== ACTIVITY ==
Begin at the line containing "[0:03.60-0:04.50]" in the records below, end at the line containing "What the speaker", and retype each line in that span exactly. No other line and no image should appear.

Collected data
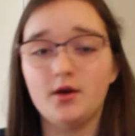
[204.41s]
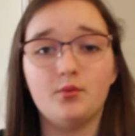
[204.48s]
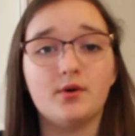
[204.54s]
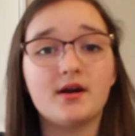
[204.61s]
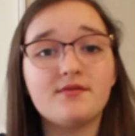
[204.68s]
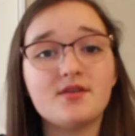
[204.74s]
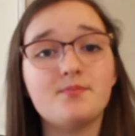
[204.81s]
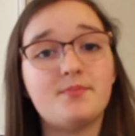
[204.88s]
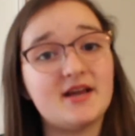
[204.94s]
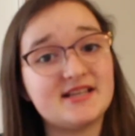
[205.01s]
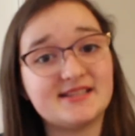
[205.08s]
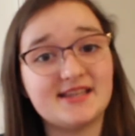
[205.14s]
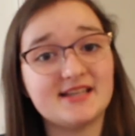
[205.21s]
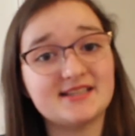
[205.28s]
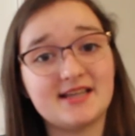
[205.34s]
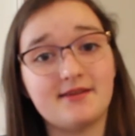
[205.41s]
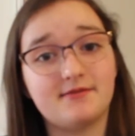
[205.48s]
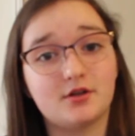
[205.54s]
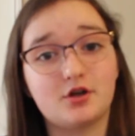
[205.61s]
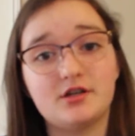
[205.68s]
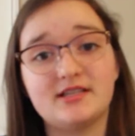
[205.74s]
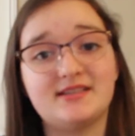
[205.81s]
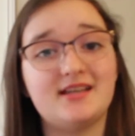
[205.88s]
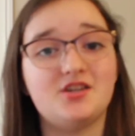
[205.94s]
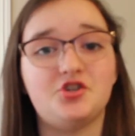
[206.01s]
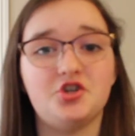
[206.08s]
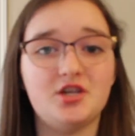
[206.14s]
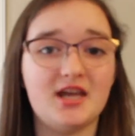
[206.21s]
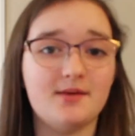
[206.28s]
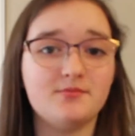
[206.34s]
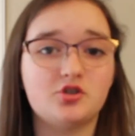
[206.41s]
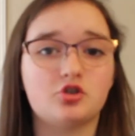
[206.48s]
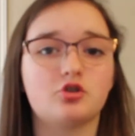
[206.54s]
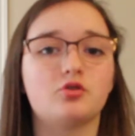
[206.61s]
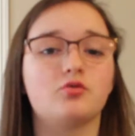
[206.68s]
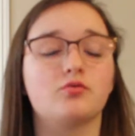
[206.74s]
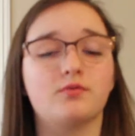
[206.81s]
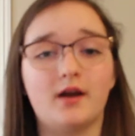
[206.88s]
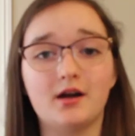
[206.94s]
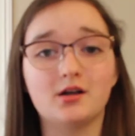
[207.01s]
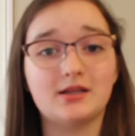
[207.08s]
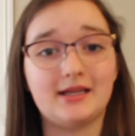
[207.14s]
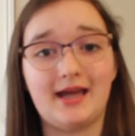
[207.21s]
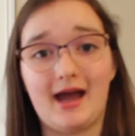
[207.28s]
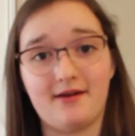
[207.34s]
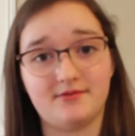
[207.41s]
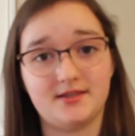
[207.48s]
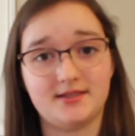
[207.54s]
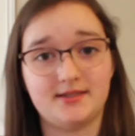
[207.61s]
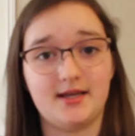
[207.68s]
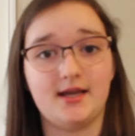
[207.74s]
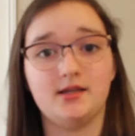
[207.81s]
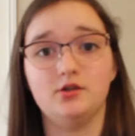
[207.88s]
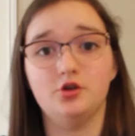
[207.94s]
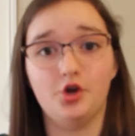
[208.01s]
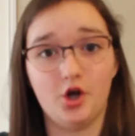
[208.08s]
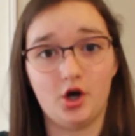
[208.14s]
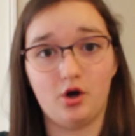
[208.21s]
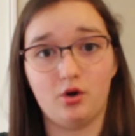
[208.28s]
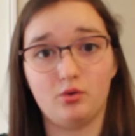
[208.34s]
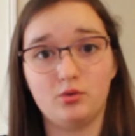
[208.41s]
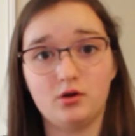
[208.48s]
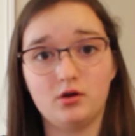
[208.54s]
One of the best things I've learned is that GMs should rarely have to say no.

--

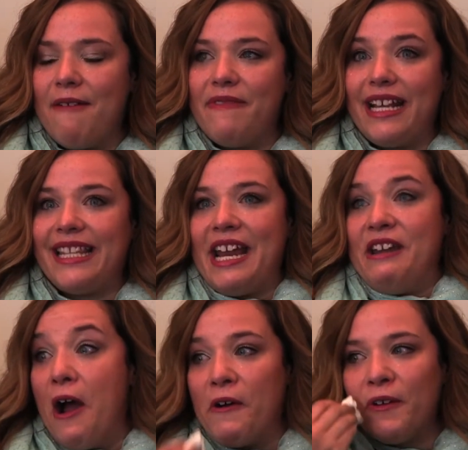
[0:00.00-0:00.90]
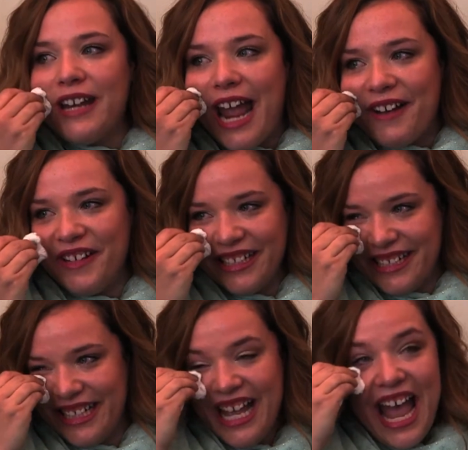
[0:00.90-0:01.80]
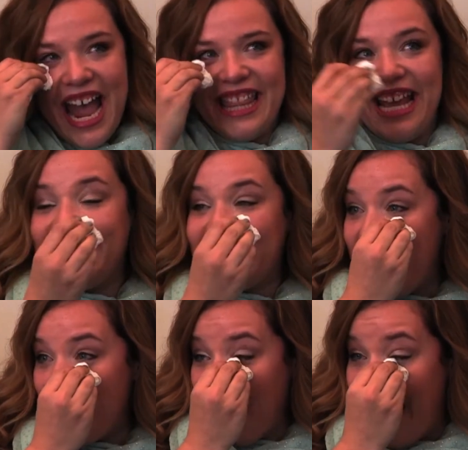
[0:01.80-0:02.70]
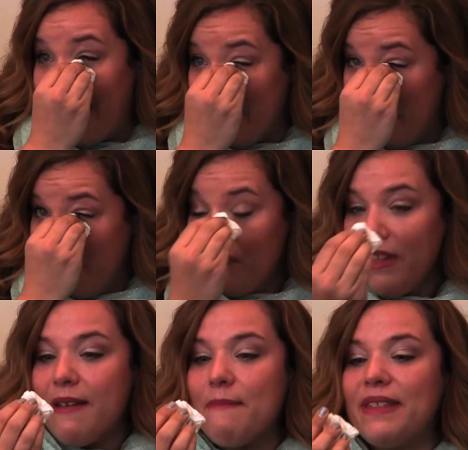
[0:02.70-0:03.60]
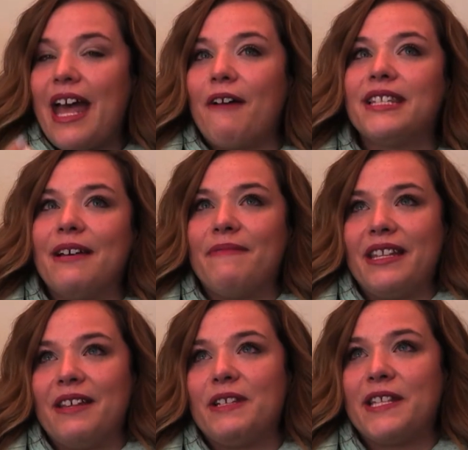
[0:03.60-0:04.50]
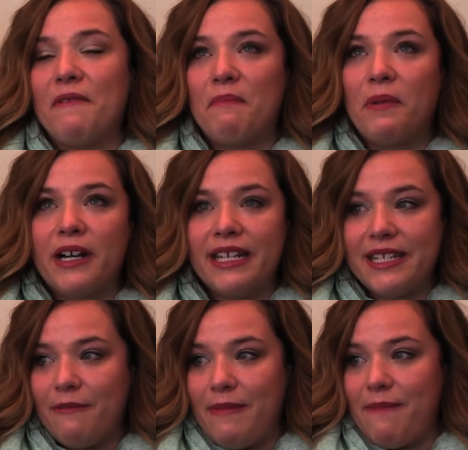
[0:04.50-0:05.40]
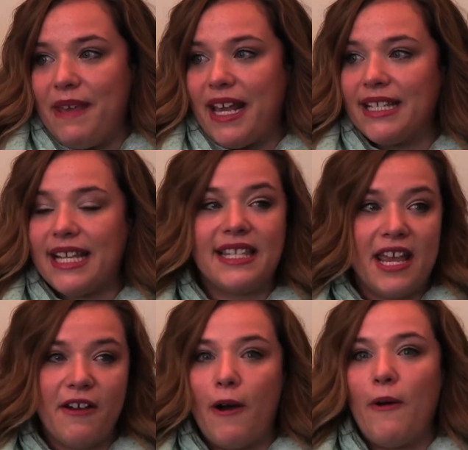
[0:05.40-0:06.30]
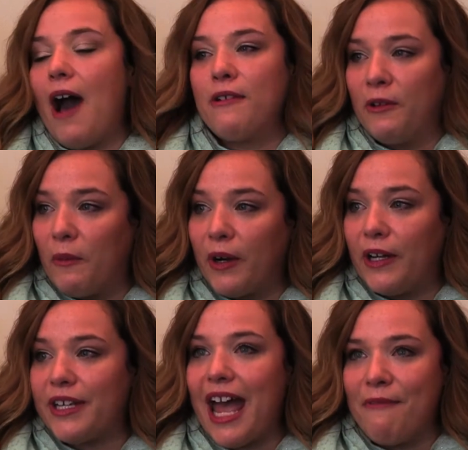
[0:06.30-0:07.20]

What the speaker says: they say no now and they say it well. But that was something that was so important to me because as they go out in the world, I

== ANSWER ==
[0:03.60-0:04.50]
[0:04.50-0:05.40]
[0:05.40-0:06.30]
[0:06.30-0:07.20]

What the speaker says: they say no now and they say it well. But that was something that was so important to me because as they go out in the world, I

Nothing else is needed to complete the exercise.